Мне не раз приходилось позже слышать, что «Круги своя», пожалуй, лучшая из работ Бориса Ивановича. Я могу сказать с уверенностью: не пожалуй — это действительно так! Спектакль целен, лаконичен, строг, насыщен мыслью, очищен от перегрузок и повторов. Борис Иванович заявил здесь о себе с особенной властностью. И произошло это потому, что он до конца был увлечен материалом. А потому и победил непобеждаемое!
… Судьба сыграла с Борисом Ивановичем Равенских злую шутку: меньше чем через год после премьеры он умер, как Толстой в его спектакле, — стоя. На лестничной площадке своей квартиры, подле лифта, умер мгновенно, не успев понять, что с ним, — просто упал на руки своего ученика, провожавшего его домой после занятий в ГИТИСе…
Смерть Бориса Ивановича ошеломила меня. Потрясла. Стала настоящей трагедией. Мысли о том, как мало мы ценим друг друга, когда мы вместе, как мало дорожим возможностью общения, мысли о том, что мы не берегли его, — все это вместе стало моей болью и моим отчаянием… И память о нем священна в моей душе. Я счастлив, что любил его, понимал и работал с ним, этим большим, неуемным, трудным, но прекрасным художником…

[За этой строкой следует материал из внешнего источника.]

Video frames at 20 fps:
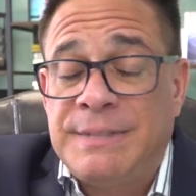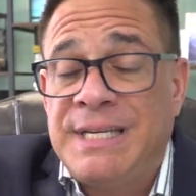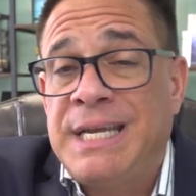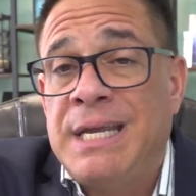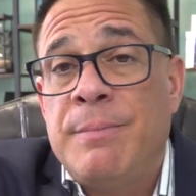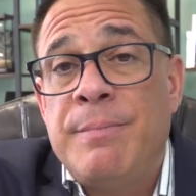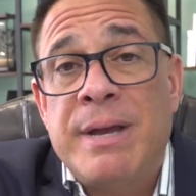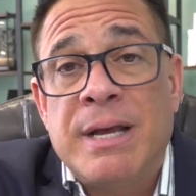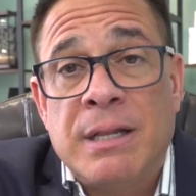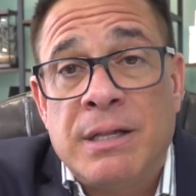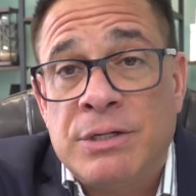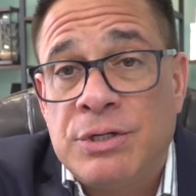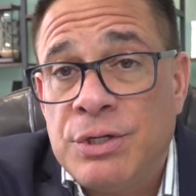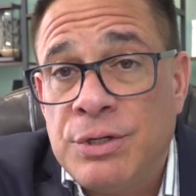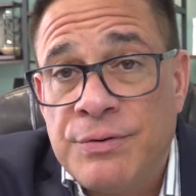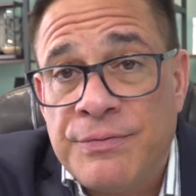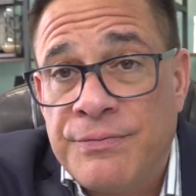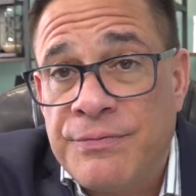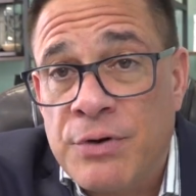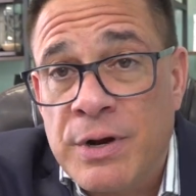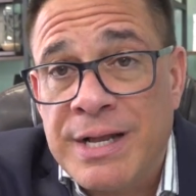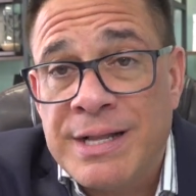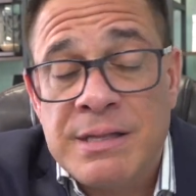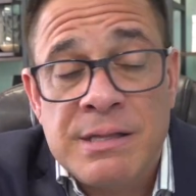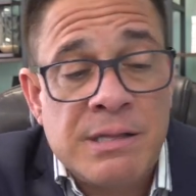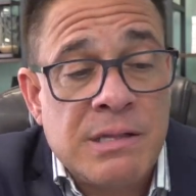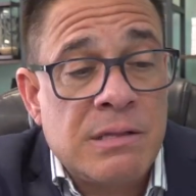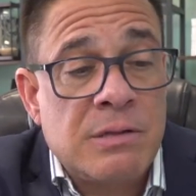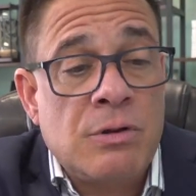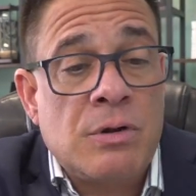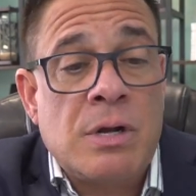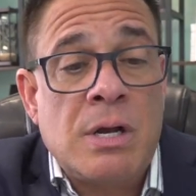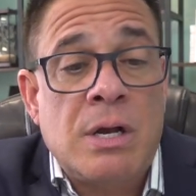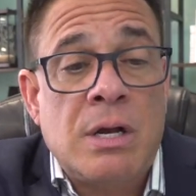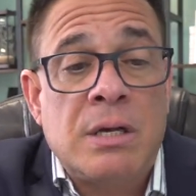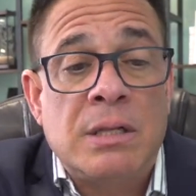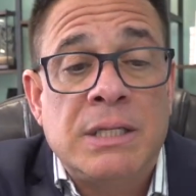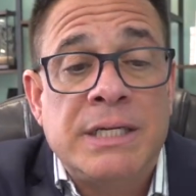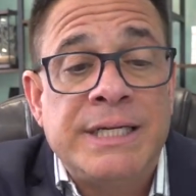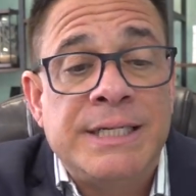email it to your friends, your
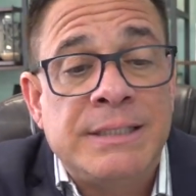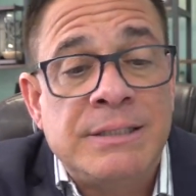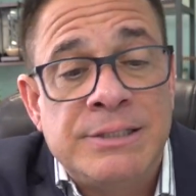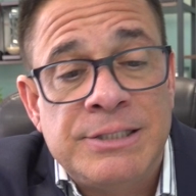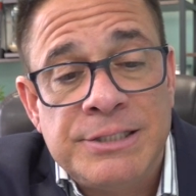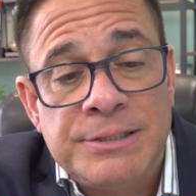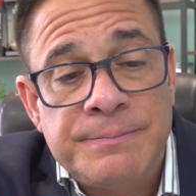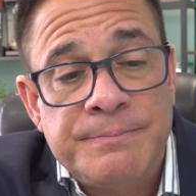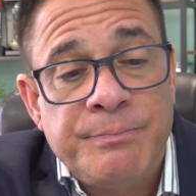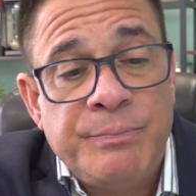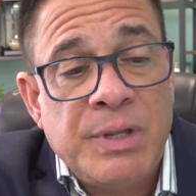colleagues,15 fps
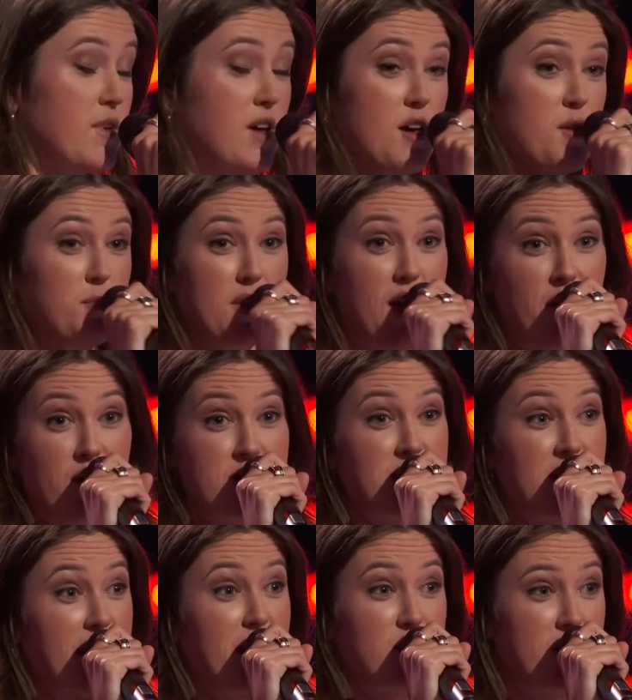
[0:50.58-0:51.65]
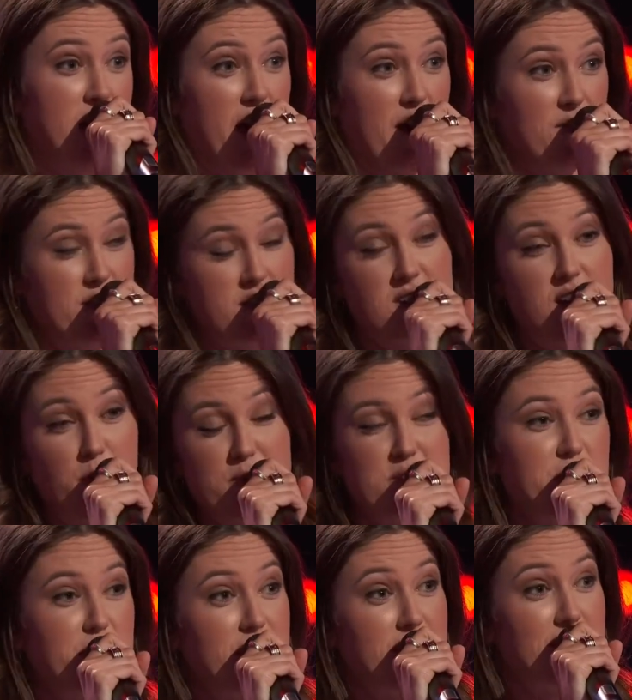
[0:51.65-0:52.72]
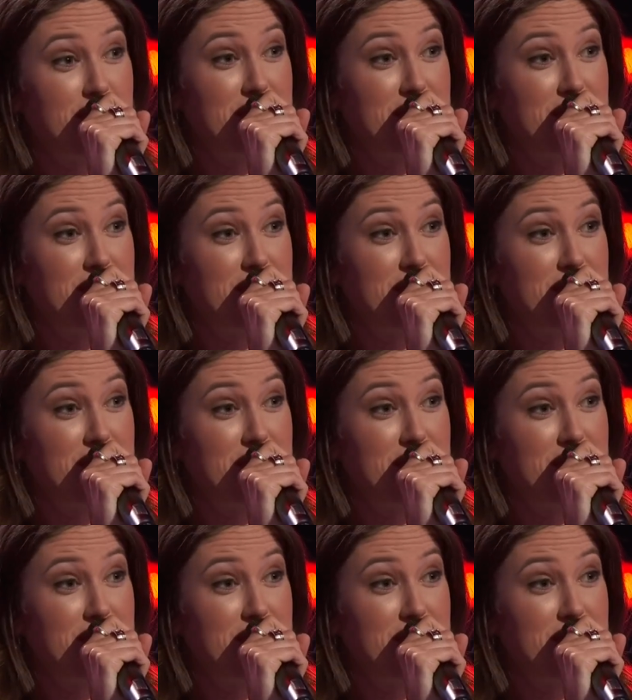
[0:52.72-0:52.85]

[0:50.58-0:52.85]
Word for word: gave her the confidence to go for it.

Борис Иванович ушел из жизни безумно рано, он далеко не сказал еще своего последнего слова в искусстве, он рос и мужал в своих творческих поисках и будет расти дальше в нашей памяти и нашем сознании. Чем дальше будут уходить горестные дни этой потери, тем ярче будет в нашей памяти его образ, тем больше будем мы ценить его и понимать, какой светлый и могучий дар таил он в себе. Он был художник удивительно русский, народный, широкий и светлый, все работы его пронизаны любовью к Родине, размахом, истинно русской глубиной и крупным отношением к жизни. Он был одержим потребностью создавать полотна эпические, неоднозначные. И хотя работал он трудно, часто ошибался, менял и мучился, он всегда верил в то, что проповедовал в искусстве. И эта его увлеченность побеждала.
Он учился и у Станиславского и у Мейерхольда. Не оттуда ли принес он этот сплав размаха и смелости с истинной правдой? Мне всегда казалось, когда я думал о нем, что не школа и не выучка и воспитание, а самовоспитание плюс талант самородка были его сутью, хотя он и стремился подчинять свою {509} безудержную фантазию сценическим законам и школе. Как он знал сцену, как искал пути раздвинуть ее рамки, наполнить ее всю движением, пластикой фигур, как знал свет и музыку! Спектакли его можно сравнить с музыкальной партитурой, так они цельны и так точны.
Душа моя преисполнена благодарности ему за то добро, за ту веру и помощь, за то долготерпение, которые дарил он мне во время нашей совместной работы.